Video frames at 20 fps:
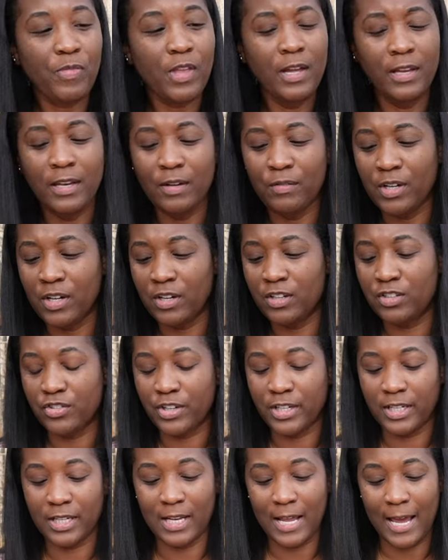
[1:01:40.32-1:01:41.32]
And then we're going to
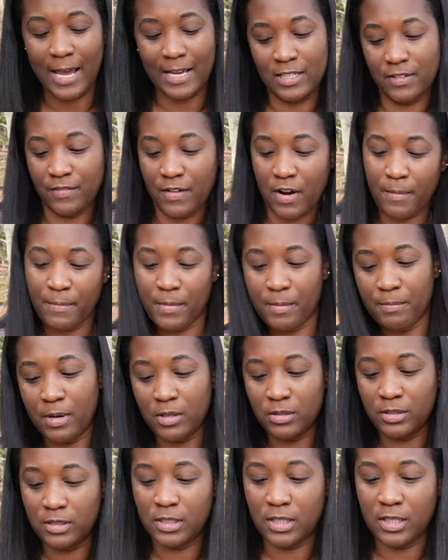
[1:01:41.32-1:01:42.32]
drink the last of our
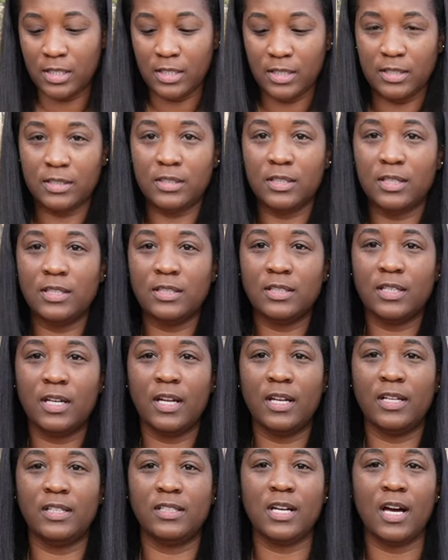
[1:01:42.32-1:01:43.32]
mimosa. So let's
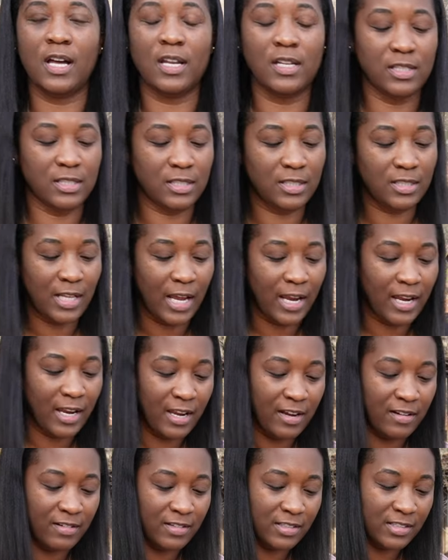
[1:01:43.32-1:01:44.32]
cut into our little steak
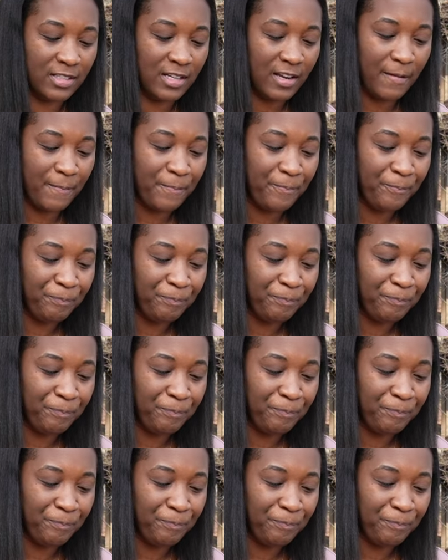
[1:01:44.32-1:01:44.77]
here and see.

--

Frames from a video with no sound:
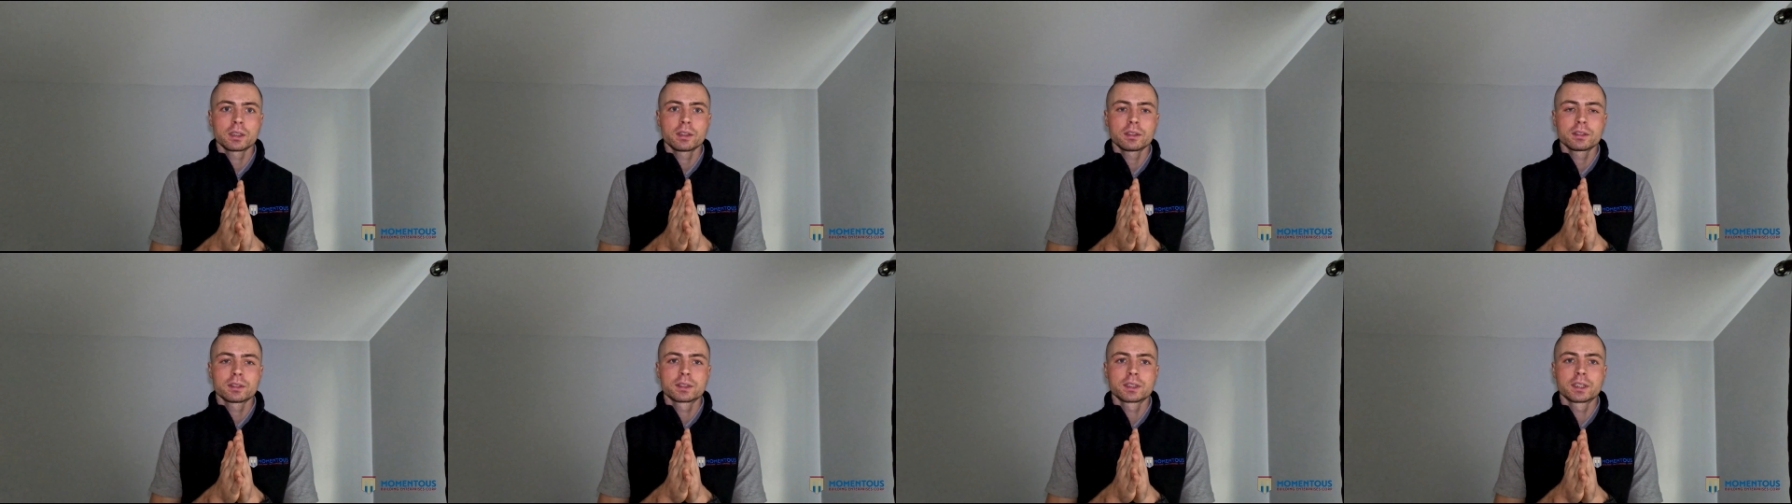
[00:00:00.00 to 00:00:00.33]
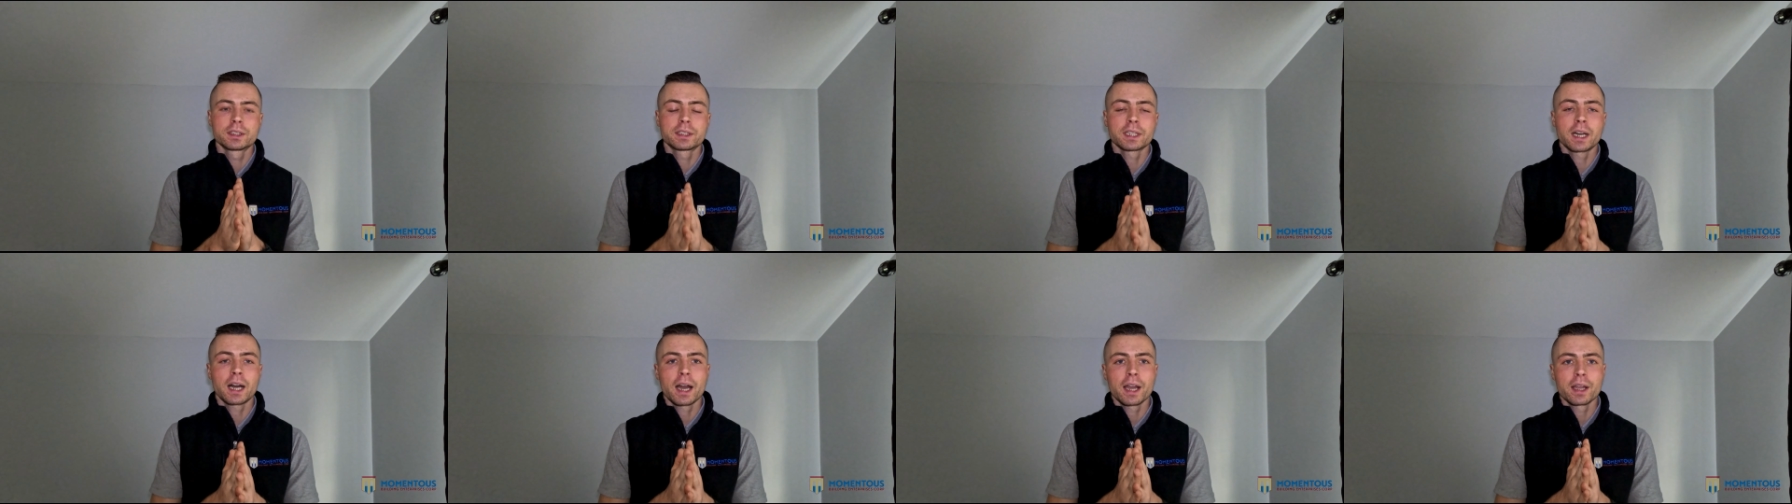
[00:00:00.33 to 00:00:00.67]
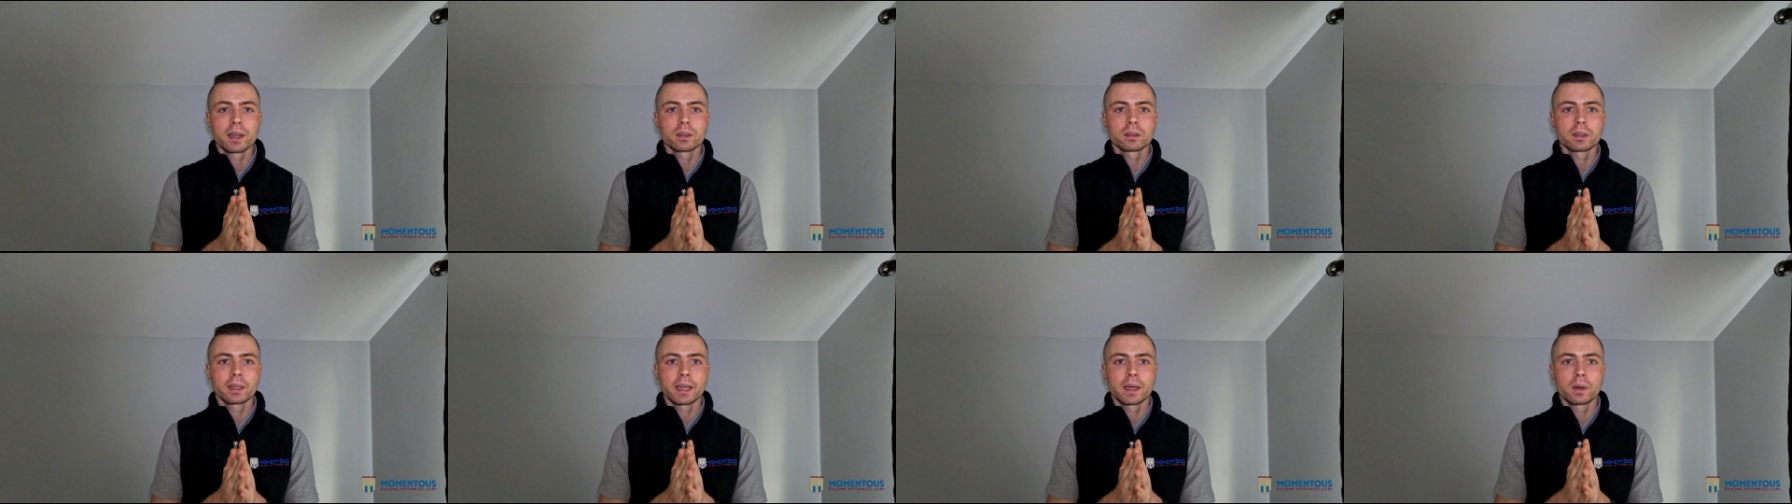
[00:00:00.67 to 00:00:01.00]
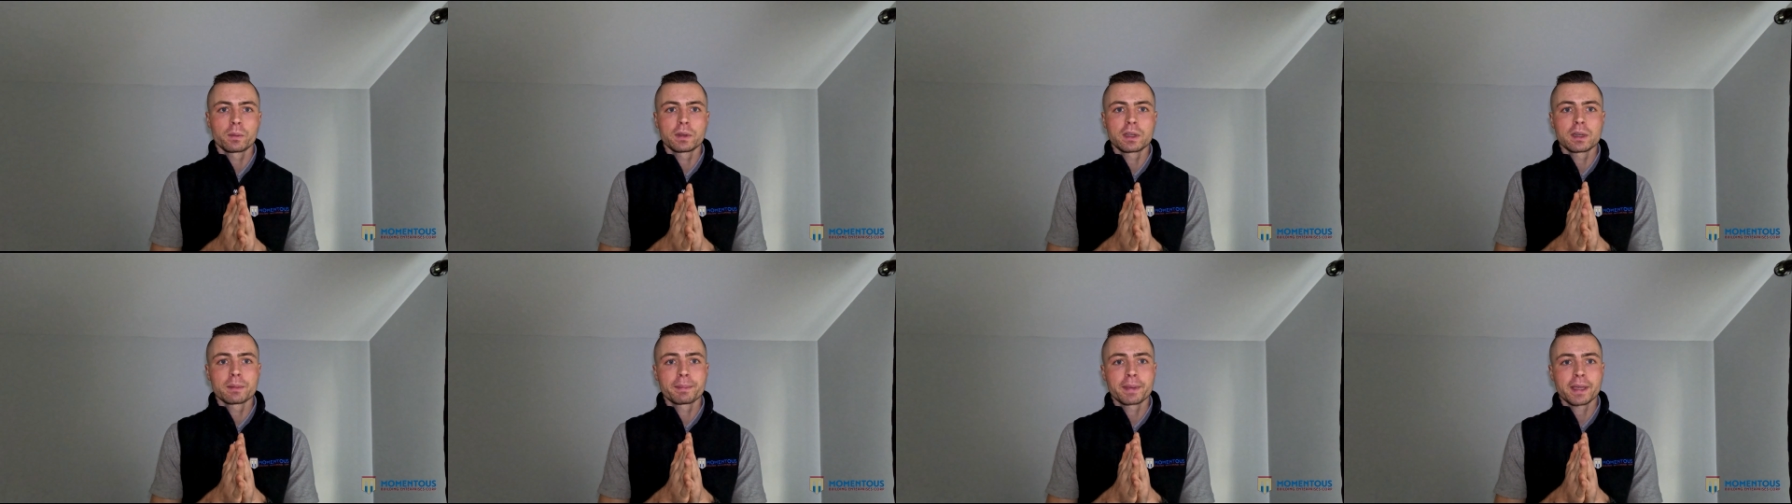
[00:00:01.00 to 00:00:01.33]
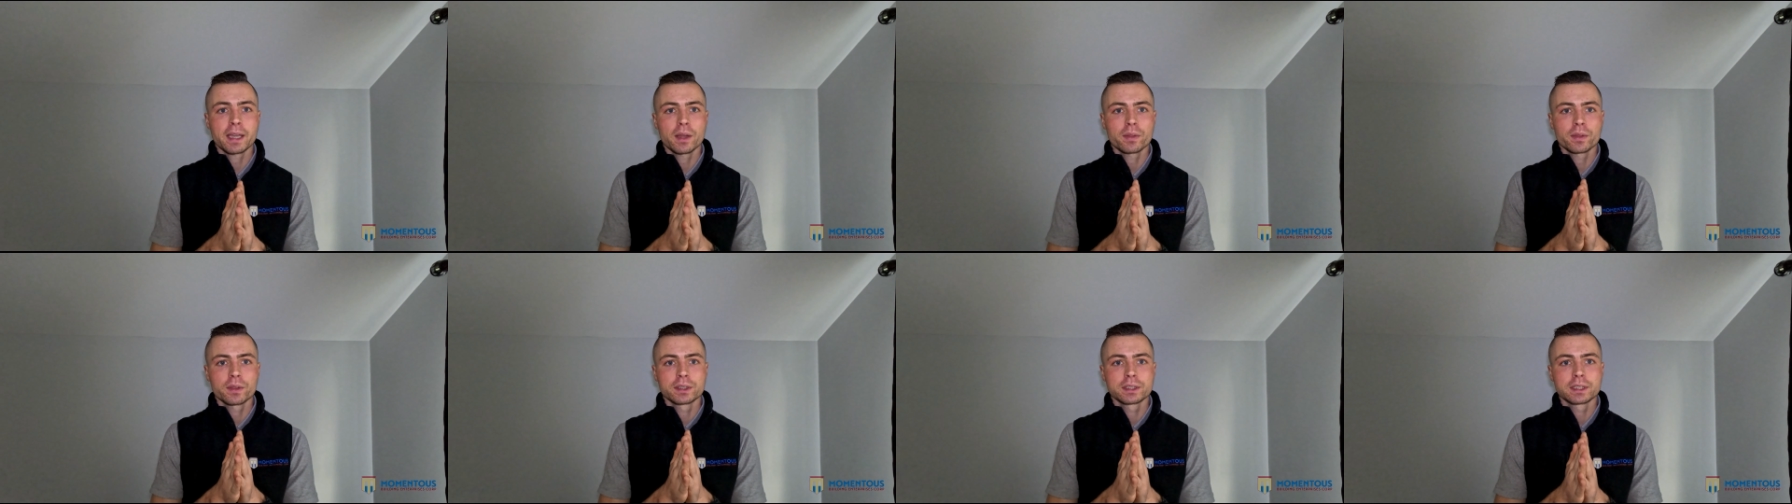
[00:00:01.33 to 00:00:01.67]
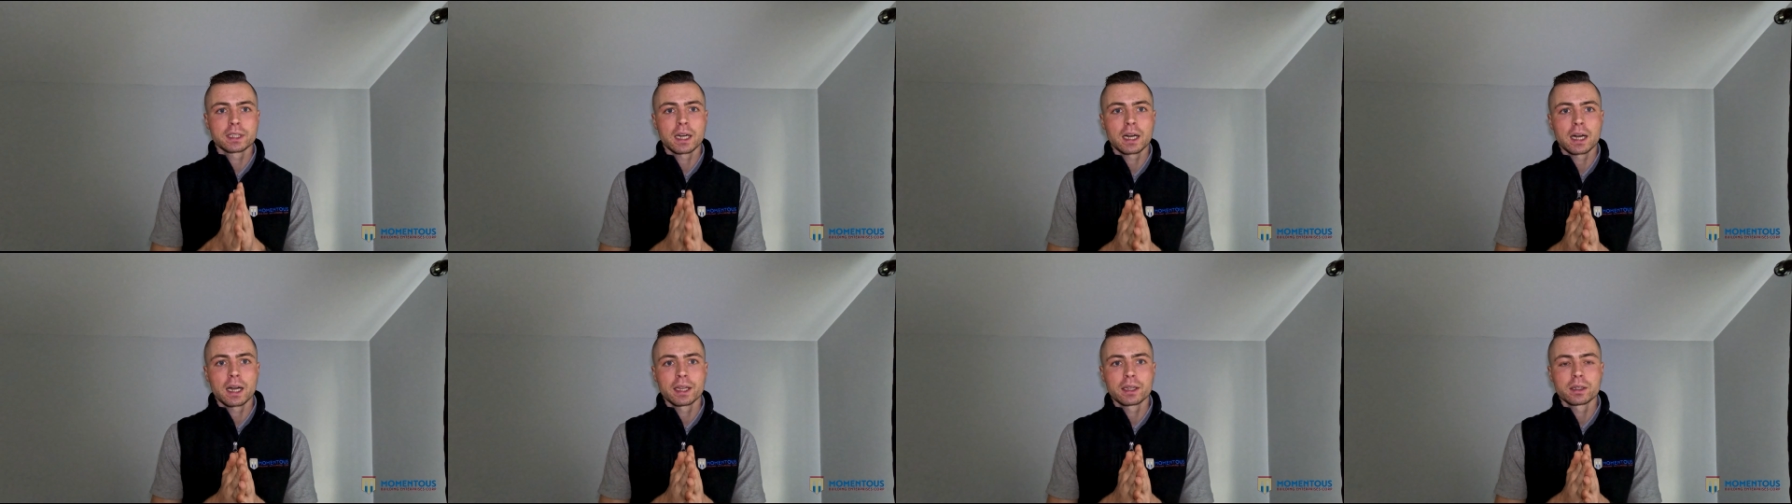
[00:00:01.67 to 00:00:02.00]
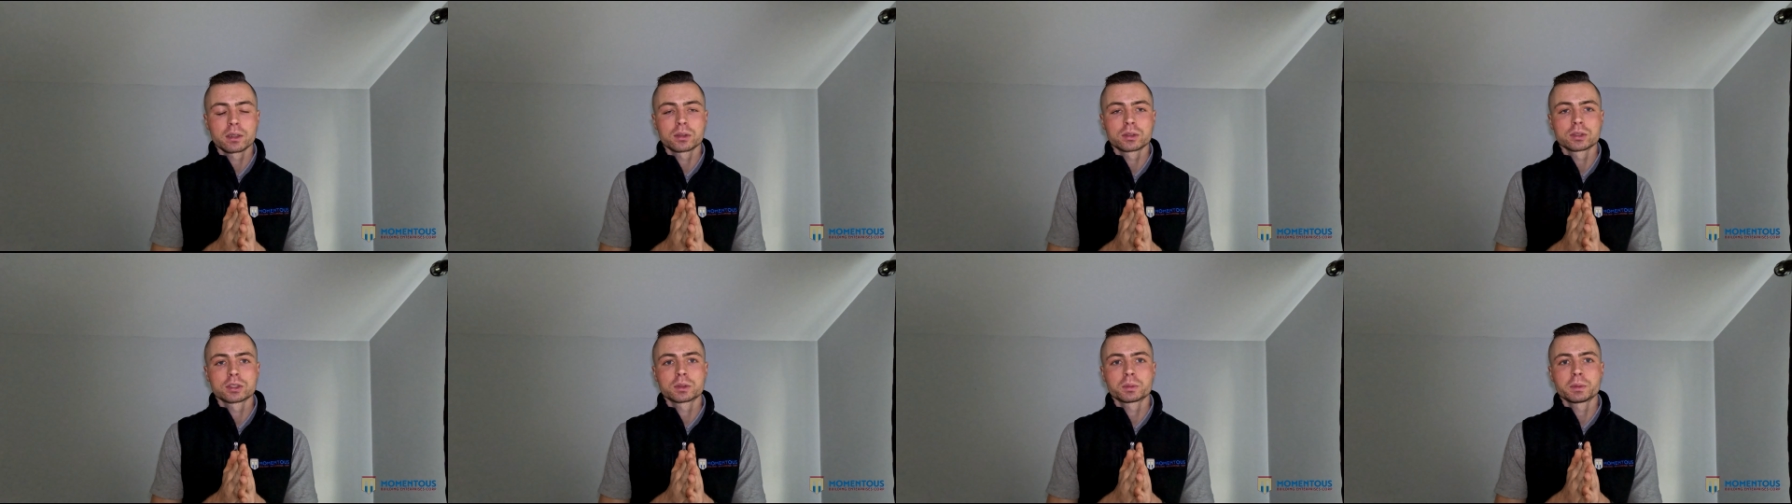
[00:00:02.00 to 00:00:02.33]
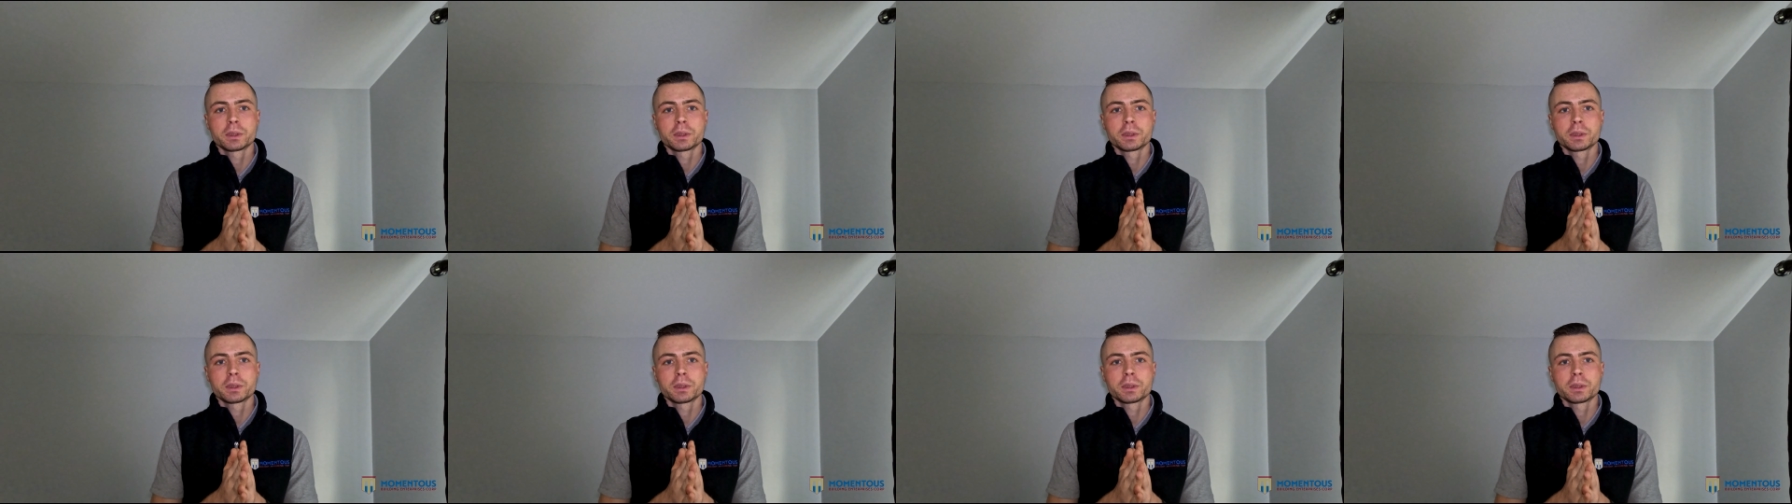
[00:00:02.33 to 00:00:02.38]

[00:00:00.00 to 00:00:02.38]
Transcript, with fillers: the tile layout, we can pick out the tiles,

**WHAT THE EXERCISE ASKS**:
Take exactly the lines from the one containing "[00:00:02.33 to 00:00:02.38]" through the one containing "Transcript, with fillers: the" in the data above, and output them with nothing added.

**RESULT BELOW**:
[00:00:02.33 to 00:00:02.38]

[00:00:00.00 to 00:00:02.38]
Transcript, with fillers: the tile layout, we can pick out the tiles,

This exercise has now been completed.